··· Records provided

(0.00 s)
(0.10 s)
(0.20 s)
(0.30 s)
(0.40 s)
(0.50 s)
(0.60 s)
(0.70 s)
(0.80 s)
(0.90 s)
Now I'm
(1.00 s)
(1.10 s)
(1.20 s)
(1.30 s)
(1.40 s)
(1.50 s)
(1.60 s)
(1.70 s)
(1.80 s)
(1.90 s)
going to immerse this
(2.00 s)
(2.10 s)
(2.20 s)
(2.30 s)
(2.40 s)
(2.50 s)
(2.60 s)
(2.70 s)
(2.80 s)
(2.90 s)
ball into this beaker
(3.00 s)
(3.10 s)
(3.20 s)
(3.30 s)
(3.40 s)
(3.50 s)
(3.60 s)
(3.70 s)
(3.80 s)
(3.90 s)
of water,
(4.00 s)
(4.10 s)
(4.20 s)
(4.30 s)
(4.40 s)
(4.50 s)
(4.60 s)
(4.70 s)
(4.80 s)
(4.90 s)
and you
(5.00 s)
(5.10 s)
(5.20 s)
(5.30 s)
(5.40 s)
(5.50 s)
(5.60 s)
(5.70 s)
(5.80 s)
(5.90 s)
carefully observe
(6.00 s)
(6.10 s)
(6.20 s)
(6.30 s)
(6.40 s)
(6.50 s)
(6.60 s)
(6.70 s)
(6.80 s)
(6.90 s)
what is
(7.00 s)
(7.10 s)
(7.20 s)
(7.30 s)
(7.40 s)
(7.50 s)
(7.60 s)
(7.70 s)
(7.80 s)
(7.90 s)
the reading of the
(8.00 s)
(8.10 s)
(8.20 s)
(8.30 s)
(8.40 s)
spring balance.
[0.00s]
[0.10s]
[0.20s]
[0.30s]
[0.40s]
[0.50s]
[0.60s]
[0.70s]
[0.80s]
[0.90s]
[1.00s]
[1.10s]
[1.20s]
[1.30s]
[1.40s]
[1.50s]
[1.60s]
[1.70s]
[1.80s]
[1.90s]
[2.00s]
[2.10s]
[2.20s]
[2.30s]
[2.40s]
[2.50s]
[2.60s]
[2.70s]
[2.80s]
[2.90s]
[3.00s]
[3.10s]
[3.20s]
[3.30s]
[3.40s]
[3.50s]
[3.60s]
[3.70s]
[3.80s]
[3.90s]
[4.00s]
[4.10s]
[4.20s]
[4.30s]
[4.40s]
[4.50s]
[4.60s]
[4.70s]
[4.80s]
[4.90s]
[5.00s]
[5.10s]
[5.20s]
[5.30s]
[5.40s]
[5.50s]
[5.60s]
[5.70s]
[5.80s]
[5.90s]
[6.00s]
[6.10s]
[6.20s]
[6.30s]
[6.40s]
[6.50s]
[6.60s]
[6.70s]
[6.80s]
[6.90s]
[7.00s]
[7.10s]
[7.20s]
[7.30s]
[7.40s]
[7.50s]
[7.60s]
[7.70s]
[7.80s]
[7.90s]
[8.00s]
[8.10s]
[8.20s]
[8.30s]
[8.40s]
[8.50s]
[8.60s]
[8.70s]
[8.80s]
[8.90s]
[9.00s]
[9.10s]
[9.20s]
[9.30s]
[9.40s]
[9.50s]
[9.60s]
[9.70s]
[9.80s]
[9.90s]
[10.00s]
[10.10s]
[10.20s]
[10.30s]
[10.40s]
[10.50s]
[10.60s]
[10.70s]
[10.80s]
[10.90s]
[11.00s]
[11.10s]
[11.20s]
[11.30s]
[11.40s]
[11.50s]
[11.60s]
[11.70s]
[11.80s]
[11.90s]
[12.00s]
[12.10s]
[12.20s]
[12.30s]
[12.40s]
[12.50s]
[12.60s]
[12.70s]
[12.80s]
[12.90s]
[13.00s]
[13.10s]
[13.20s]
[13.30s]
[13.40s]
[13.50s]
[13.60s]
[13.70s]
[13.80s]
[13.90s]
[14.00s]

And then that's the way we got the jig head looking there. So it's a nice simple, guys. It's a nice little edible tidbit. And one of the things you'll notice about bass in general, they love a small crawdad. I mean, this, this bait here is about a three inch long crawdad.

······

Goal of the exercise – Given the listing above, print all of it word for word.

Exercise output –
(0.00 s)
(0.10 s)
(0.20 s)
(0.30 s)
(0.40 s)
(0.50 s)
(0.60 s)
(0.70 s)
(0.80 s)
(0.90 s)
Now I'm
(1.00 s)
(1.10 s)
(1.20 s)
(1.30 s)
(1.40 s)
(1.50 s)
(1.60 s)
(1.70 s)
(1.80 s)
(1.90 s)
going to immerse this
(2.00 s)
(2.10 s)
(2.20 s)
(2.30 s)
(2.40 s)
(2.50 s)
(2.60 s)
(2.70 s)
(2.80 s)
(2.90 s)
ball into this beaker
(3.00 s)
(3.10 s)
(3.20 s)
(3.30 s)
(3.40 s)
(3.50 s)
(3.60 s)
(3.70 s)
(3.80 s)
(3.90 s)
of water,
(4.00 s)
(4.10 s)
(4.20 s)
(4.30 s)
(4.40 s)
(4.50 s)
(4.60 s)
(4.70 s)
(4.80 s)
(4.90 s)
and you
(5.00 s)
(5.10 s)
(5.20 s)
(5.30 s)
(5.40 s)
(5.50 s)
(5.60 s)
(5.70 s)
(5.80 s)
(5.90 s)
carefully observe
(6.00 s)
(6.10 s)
(6.20 s)
(6.30 s)
(6.40 s)
(6.50 s)
(6.60 s)
(6.70 s)
(6.80 s)
(6.90 s)
what is
(7.00 s)
(7.10 s)
(7.20 s)
(7.30 s)
(7.40 s)
(7.50 s)
(7.60 s)
(7.70 s)
(7.80 s)
(7.90 s)
the reading of the
(8.00 s)
(8.10 s)
(8.20 s)
(8.30 s)
(8.40 s)
spring balance.
[0.00s]
[0.10s]
[0.20s]
[0.30s]
[0.40s]
[0.50s]
[0.60s]
[0.70s]
[0.80s]
[0.90s]
[1.00s]
[1.10s]
[1.20s]
[1.30s]
[1.40s]
[1.50s]
[1.60s]
[1.70s]
[1.80s]
[1.90s]
[2.00s]
[2.10s]
[2.20s]
[2.30s]
[2.40s]
[2.50s]
[2.60s]
[2.70s]
[2.80s]
[2.90s]
[3.00s]
[3.10s]
[3.20s]
[3.30s]
[3.40s]
[3.50s]
[3.60s]
[3.70s]
[3.80s]
[3.90s]
[4.00s]
[4.10s]
[4.20s]
[4.30s]
[4.40s]
[4.50s]
[4.60s]
[4.70s]
[4.80s]
[4.90s]
[5.00s]
[5.10s]
[5.20s]
[5.30s]
[5.40s]
[5.50s]
[5.60s]
[5.70s]
[5.80s]
[5.90s]
[6.00s]
[6.10s]
[6.20s]
[6.30s]
[6.40s]
[6.50s]
[6.60s]
[6.70s]
[6.80s]
[6.90s]
[7.00s]
[7.10s]
[7.20s]
[7.30s]
[7.40s]
[7.50s]
[7.60s]
[7.70s]
[7.80s]
[7.90s]
[8.00s]
[8.10s]
[8.20s]
[8.30s]
[8.40s]
[8.50s]
[8.60s]
[8.70s]
[8.80s]
[8.90s]
[9.00s]
[9.10s]
[9.20s]
[9.30s]
[9.40s]
[9.50s]
[9.60s]
[9.70s]
[9.80s]
[9.90s]
[10.00s]
[10.10s]
[10.20s]
[10.30s]
[10.40s]
[10.50s]
[10.60s]
[10.70s]
[10.80s]
[10.90s]
[11.00s]
[11.10s]
[11.20s]
[11.30s]
[11.40s]
[11.50s]
[11.60s]
[11.70s]
[11.80s]
[11.90s]
[12.00s]
[12.10s]
[12.20s]
[12.30s]
[12.40s]
[12.50s]
[12.60s]
[12.70s]
[12.80s]
[12.90s]
[13.00s]
[13.10s]
[13.20s]
[13.30s]
[13.40s]
[13.50s]
[13.60s]
[13.70s]
[13.80s]
[13.90s]
[14.00s]

And then that's the way we got the jig head looking there. So it's a nice simple, guys. It's a nice little edible tidbit. And one of the things you'll notice about bass in general, they love a small crawdad. I mean, this, this bait here is about a three inch long crawdad.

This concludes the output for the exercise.